Seasoned leaders of immersion trips expect problems of re-entry -- and they try to prep students for them. Directors of the Casa have a final retreat focused on the way forward. Similar to the orientation retreat that opens the program, the closing retreat preps people for "disorientation." As I listened to how the final retreat worked, I realize that immersion can teach pilgrims a lot, particularly three important rituals of re-entry.

First, acknowledge the disorientation. A long-time leader of delegations talked about preparing a group of college students for re-entry after they'd gone down to Louisiana after Hurricane Katrina. The students had shoveled mud, waded through muck, scoured and scrubbed --and were heading home for the holidays. Summoning them, their leader spoke as strongly as she knew how: "You are going to hate your families for not having been there. Those feelings are real and powerful. I absolutely understand your feelings -- and it would be absolutely inappropriate and sinful to attack others as a result of them."

Her warning probably prevented a lot of bloodshed. And certainly pulled some punches that might otherwise have connected.

A piece of advice that Kathy Gower passed on months ago made new sense: "Pack for pilgrimage as if you are never coming back." For medieval pilgrims, this could be literally true: they could be killed, robbed, or felled by disease. Today those dangers have largely disappeared, but the truth remains: you don't come back. Even though you return to the same surroundings and relationships, you're not the same person. Everything needs to be recalibrated.

If pilgrims knew to expect this -- as immersants do, re-entry could be less frustrating, less confusing.

Second, think about how to give back. Not everyone has the time and money, means and sheer physical ability to do either pilgrimage or immersion. How can you share what you've learned or experienced? For Lin, this has been quite concrete: through the American Pilgrims network, she's trained to be a hospitalero, worker at a hostel.
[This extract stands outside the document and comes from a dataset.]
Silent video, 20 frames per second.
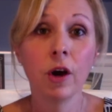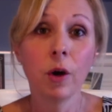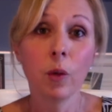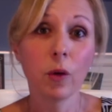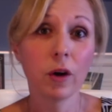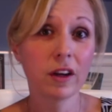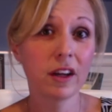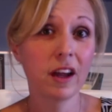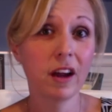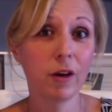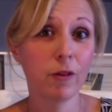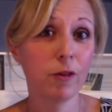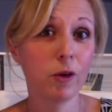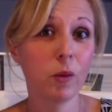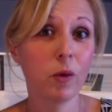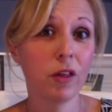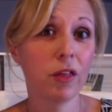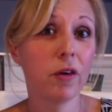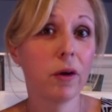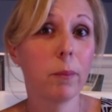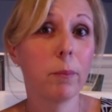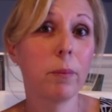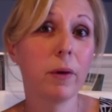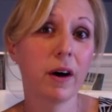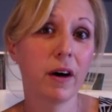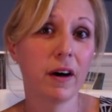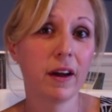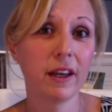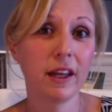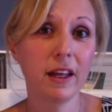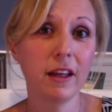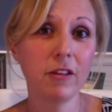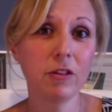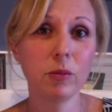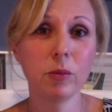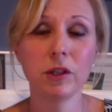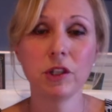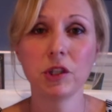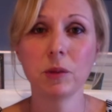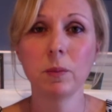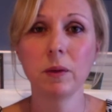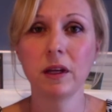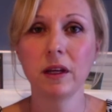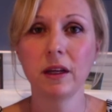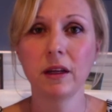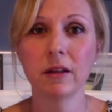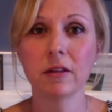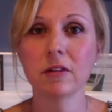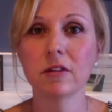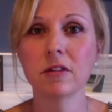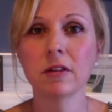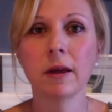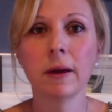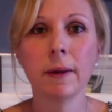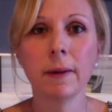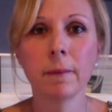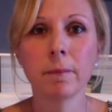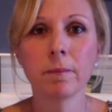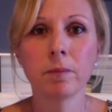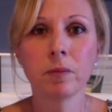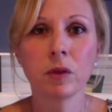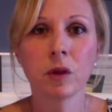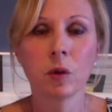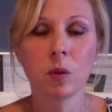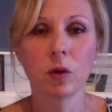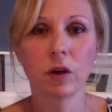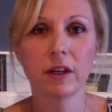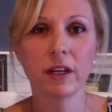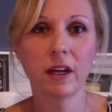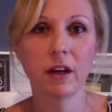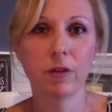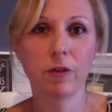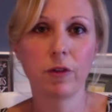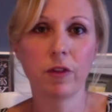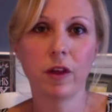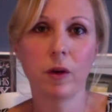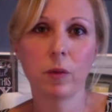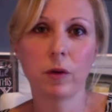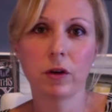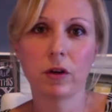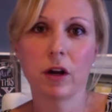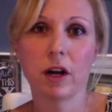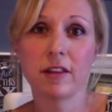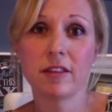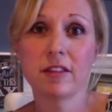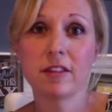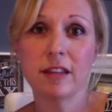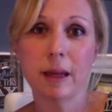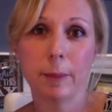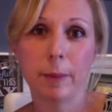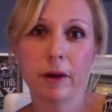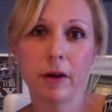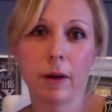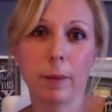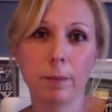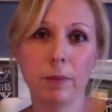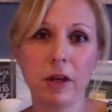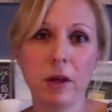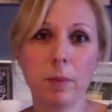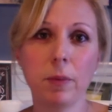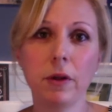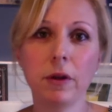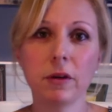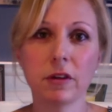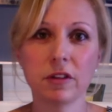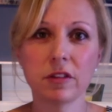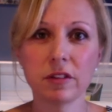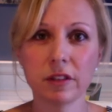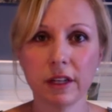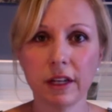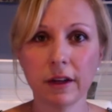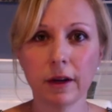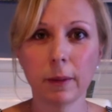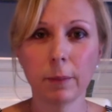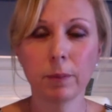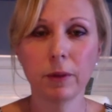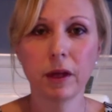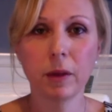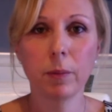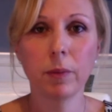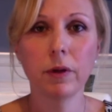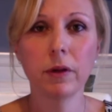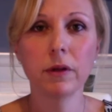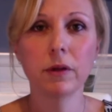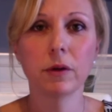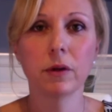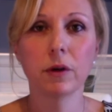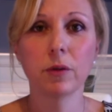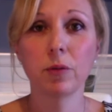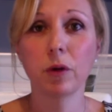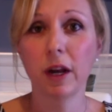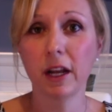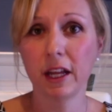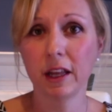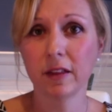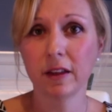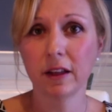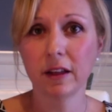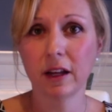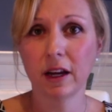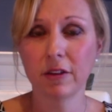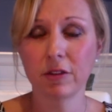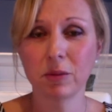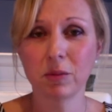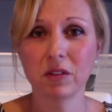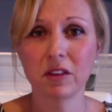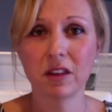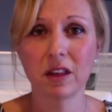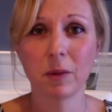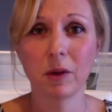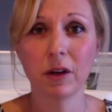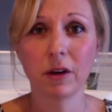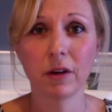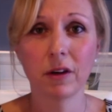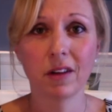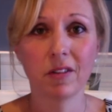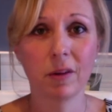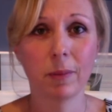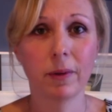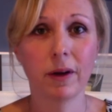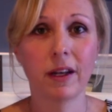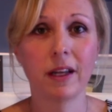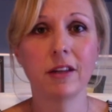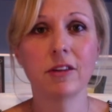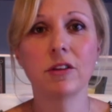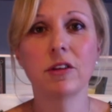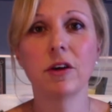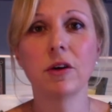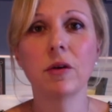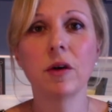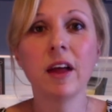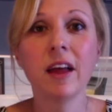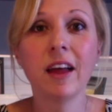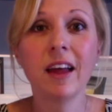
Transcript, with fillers: We're careful with our bodies, which means we're careful that we're not stepping on people or sitting on people or running in the classroom so that we hurt everybody. So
She's return this summer to work outside Sevilla at a site on the Via del Plata. Her work will directly benefit the influx of pilgrims expected to converge on Santiago in the summer of 2010, a "Holy Year" in the Roman Catholic calendar.

At the end of our delegation in Mexico City, we had a final "disorientation" session, where we committed ourselves to "action plans." In the presence of the other delegates and our leaders, we covenanted ways to be in solidarity with them back in El Norte.
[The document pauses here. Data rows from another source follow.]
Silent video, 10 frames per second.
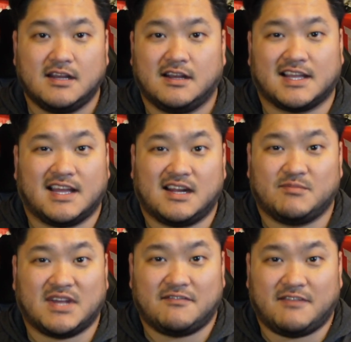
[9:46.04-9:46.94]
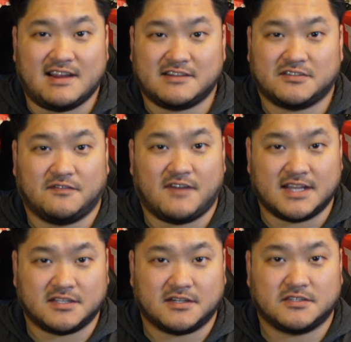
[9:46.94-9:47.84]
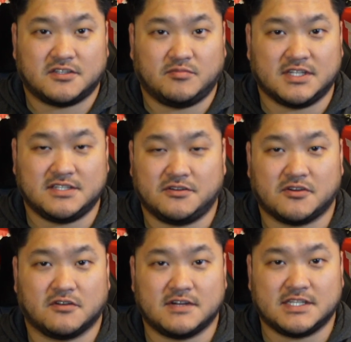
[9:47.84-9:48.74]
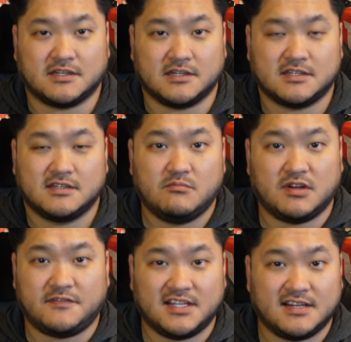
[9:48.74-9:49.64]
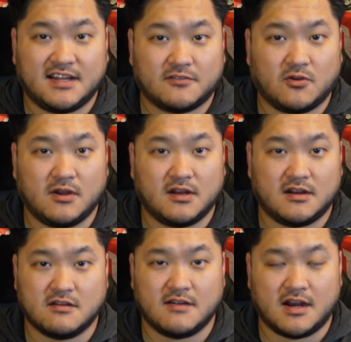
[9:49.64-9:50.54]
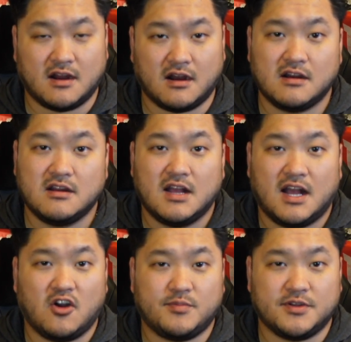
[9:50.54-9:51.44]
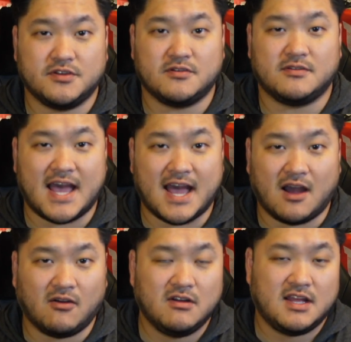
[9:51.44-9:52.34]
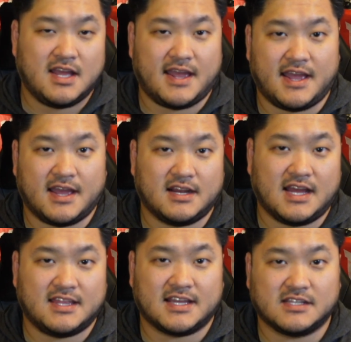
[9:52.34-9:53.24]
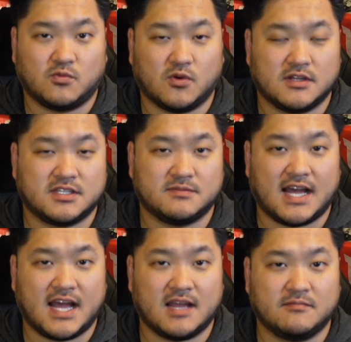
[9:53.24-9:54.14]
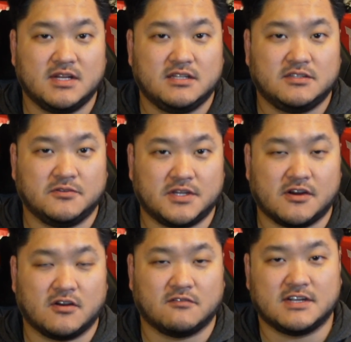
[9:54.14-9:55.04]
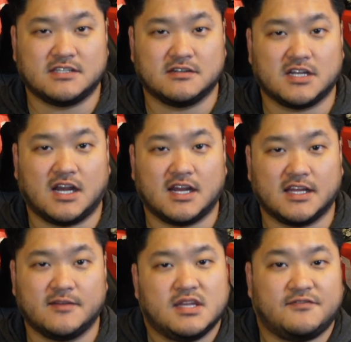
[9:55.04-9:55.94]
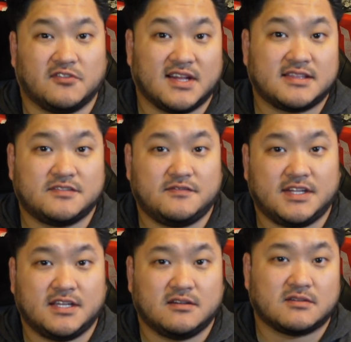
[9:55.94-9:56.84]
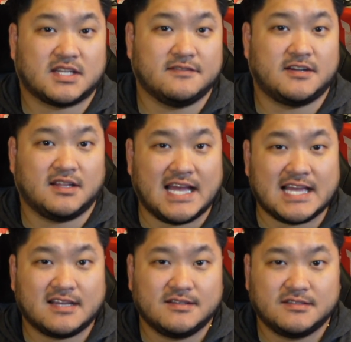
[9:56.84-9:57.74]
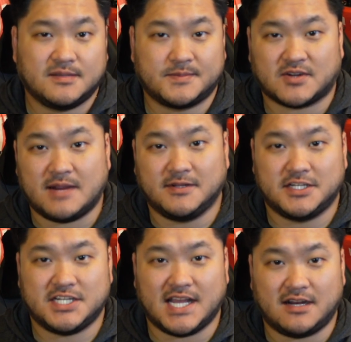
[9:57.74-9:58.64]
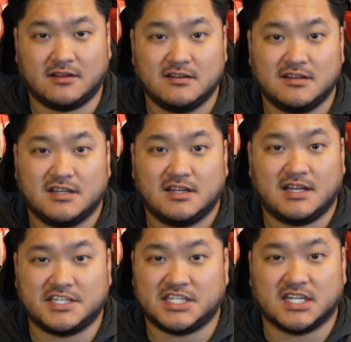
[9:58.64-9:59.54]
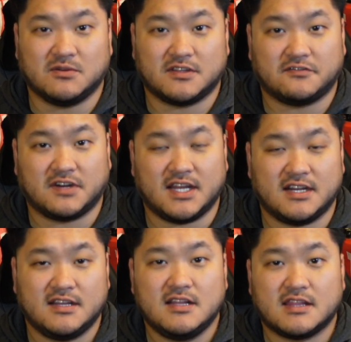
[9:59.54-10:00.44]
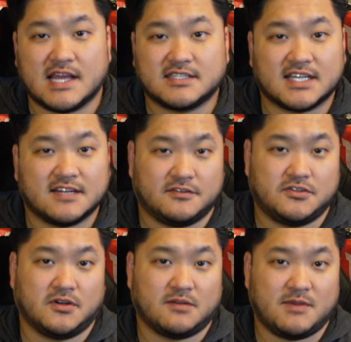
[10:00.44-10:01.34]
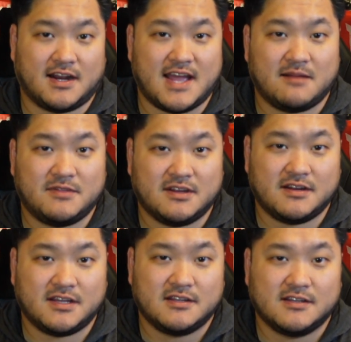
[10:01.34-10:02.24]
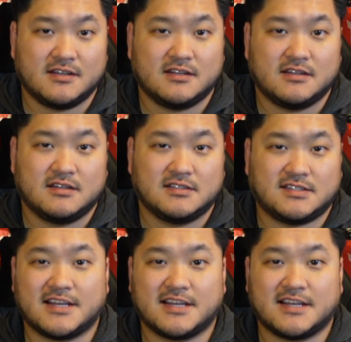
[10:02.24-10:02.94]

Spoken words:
Again, I'm not a financial advisor, so please do your own research. But if you didn't have coin on your radar, I hope you do now, and I think it's worth some time doing your own research on it. If you like this video, give it a like, subscribe to the channel, and share it with a friend. Thanks again for joining me on Adam Theory. Stay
A key piece of this ritualization needs to be the recognition that you can rarely ever repay the kindness and hospitality you've received. Sometimes all you can do is to "pay it forward," acting locally in appropriate ways to witness to what you've experienced.
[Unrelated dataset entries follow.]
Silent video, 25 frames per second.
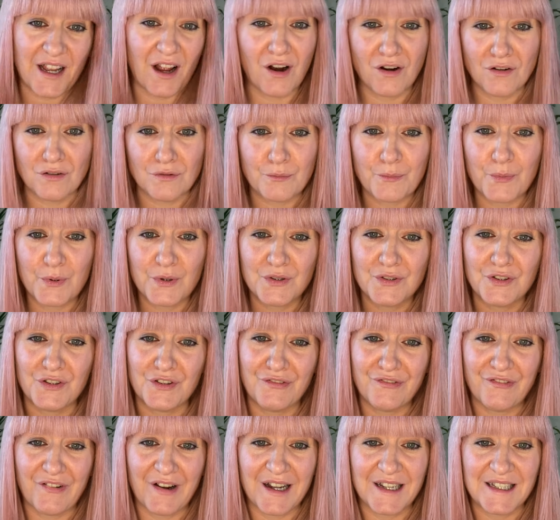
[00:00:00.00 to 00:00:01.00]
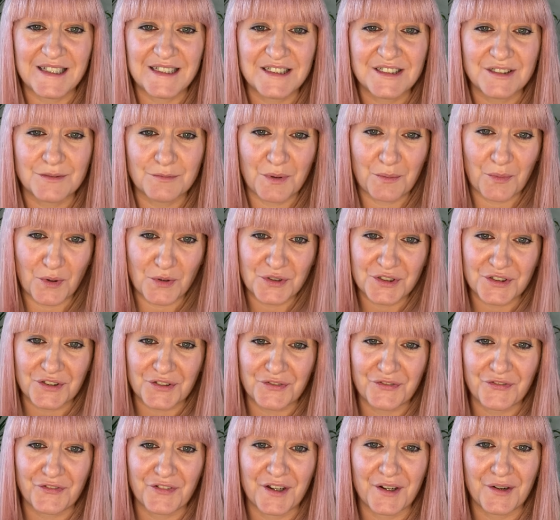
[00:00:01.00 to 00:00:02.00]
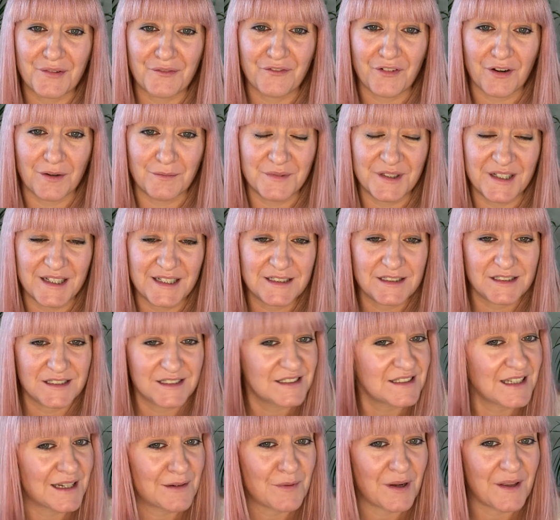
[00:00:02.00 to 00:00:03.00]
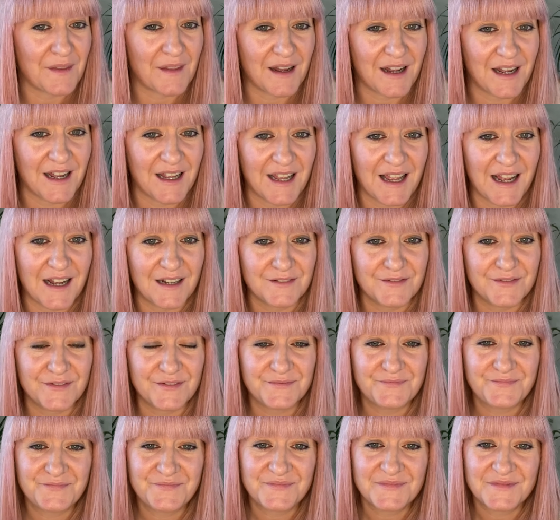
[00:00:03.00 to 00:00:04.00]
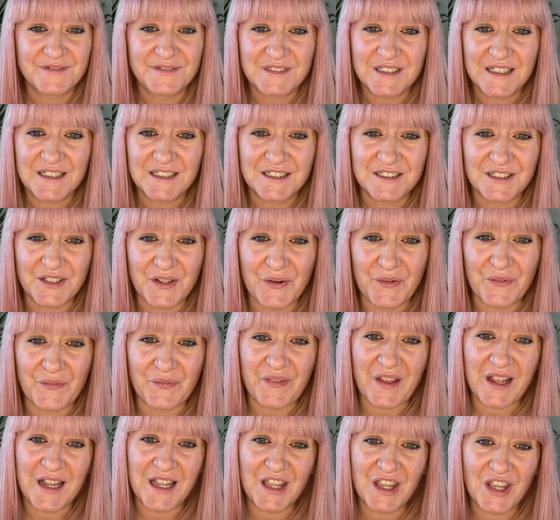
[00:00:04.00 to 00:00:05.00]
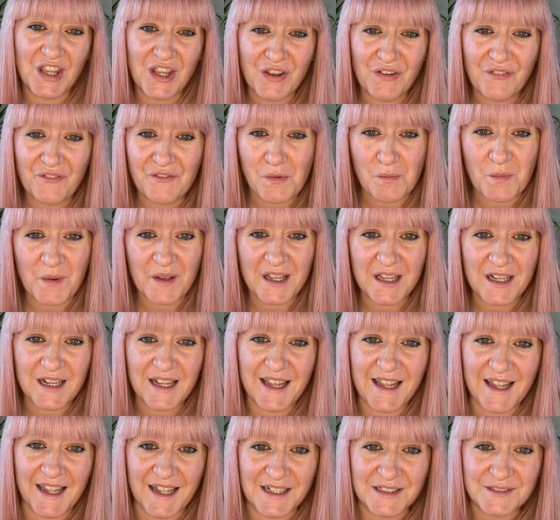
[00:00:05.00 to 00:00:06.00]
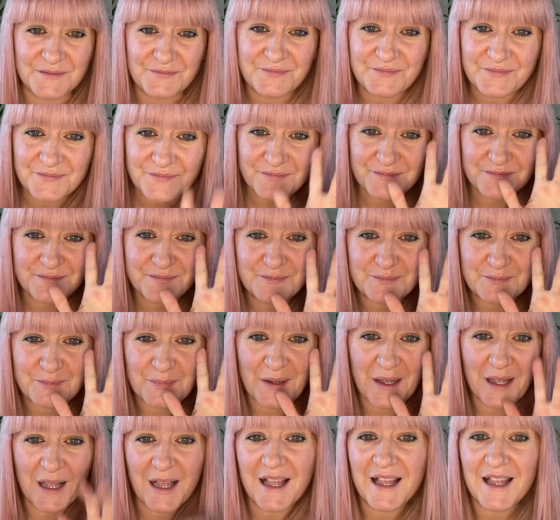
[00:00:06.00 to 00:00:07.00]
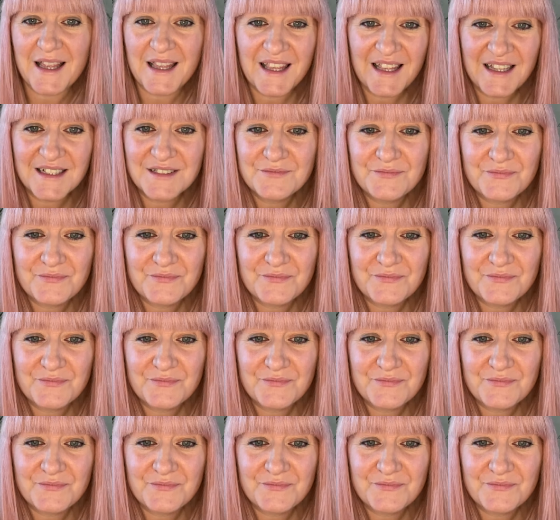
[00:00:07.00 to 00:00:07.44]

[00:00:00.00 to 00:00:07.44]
hope you find some emotional freedom from this, the same way that I have. So thank you for being here. Bye.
Finally, stay in solidarity with those who've accompanied you. Casa students find ways of keeping in touch upon their return, and Director Kevin Yonkers-Talz is intentional about convening groups of Casa alums on his frequent trips to the United States. Pilgrim networks abound, drawing like magnets people who suddenly discover they speak a language they'd never bargained on learning.

Keeping company: that's what we were doing yesterday, as we watched spring rains rake the Bay. After all, three people can do things one person can't manage alone.